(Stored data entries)

* * *

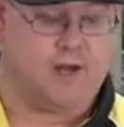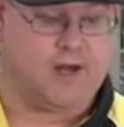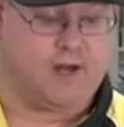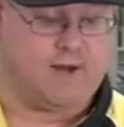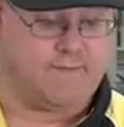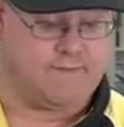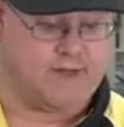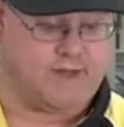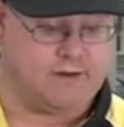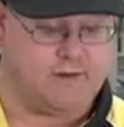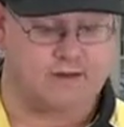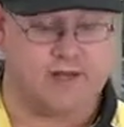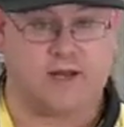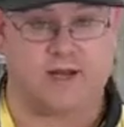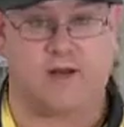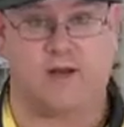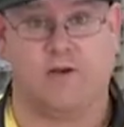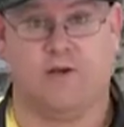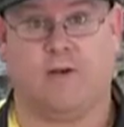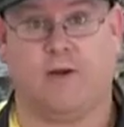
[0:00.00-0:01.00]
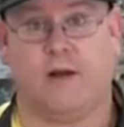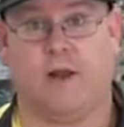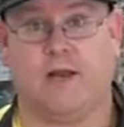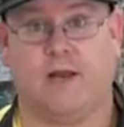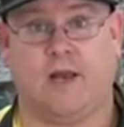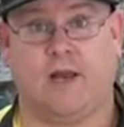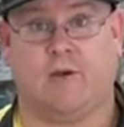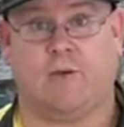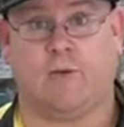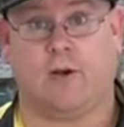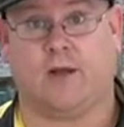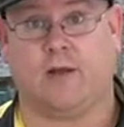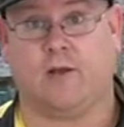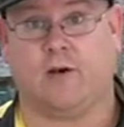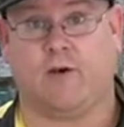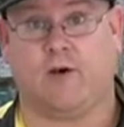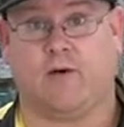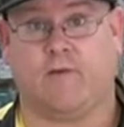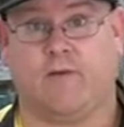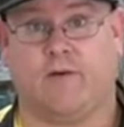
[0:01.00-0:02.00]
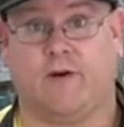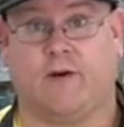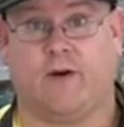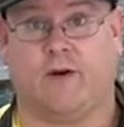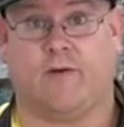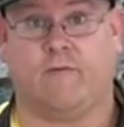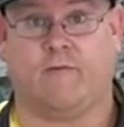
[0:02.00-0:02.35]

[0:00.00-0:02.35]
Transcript: The other thing too, I did a quick look over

* * *

What is expected: Write out exactly the lines from the line holding "[0:01.00-0:02.00]" through the last line of the records above, inclusive, and nothing more. Leave out the pictures.

Answer below:
[0:01.00-0:02.00]
[0:02.00-0:02.35]

[0:00.00-0:02.35]
Transcript: The other thing too, I did a quick look over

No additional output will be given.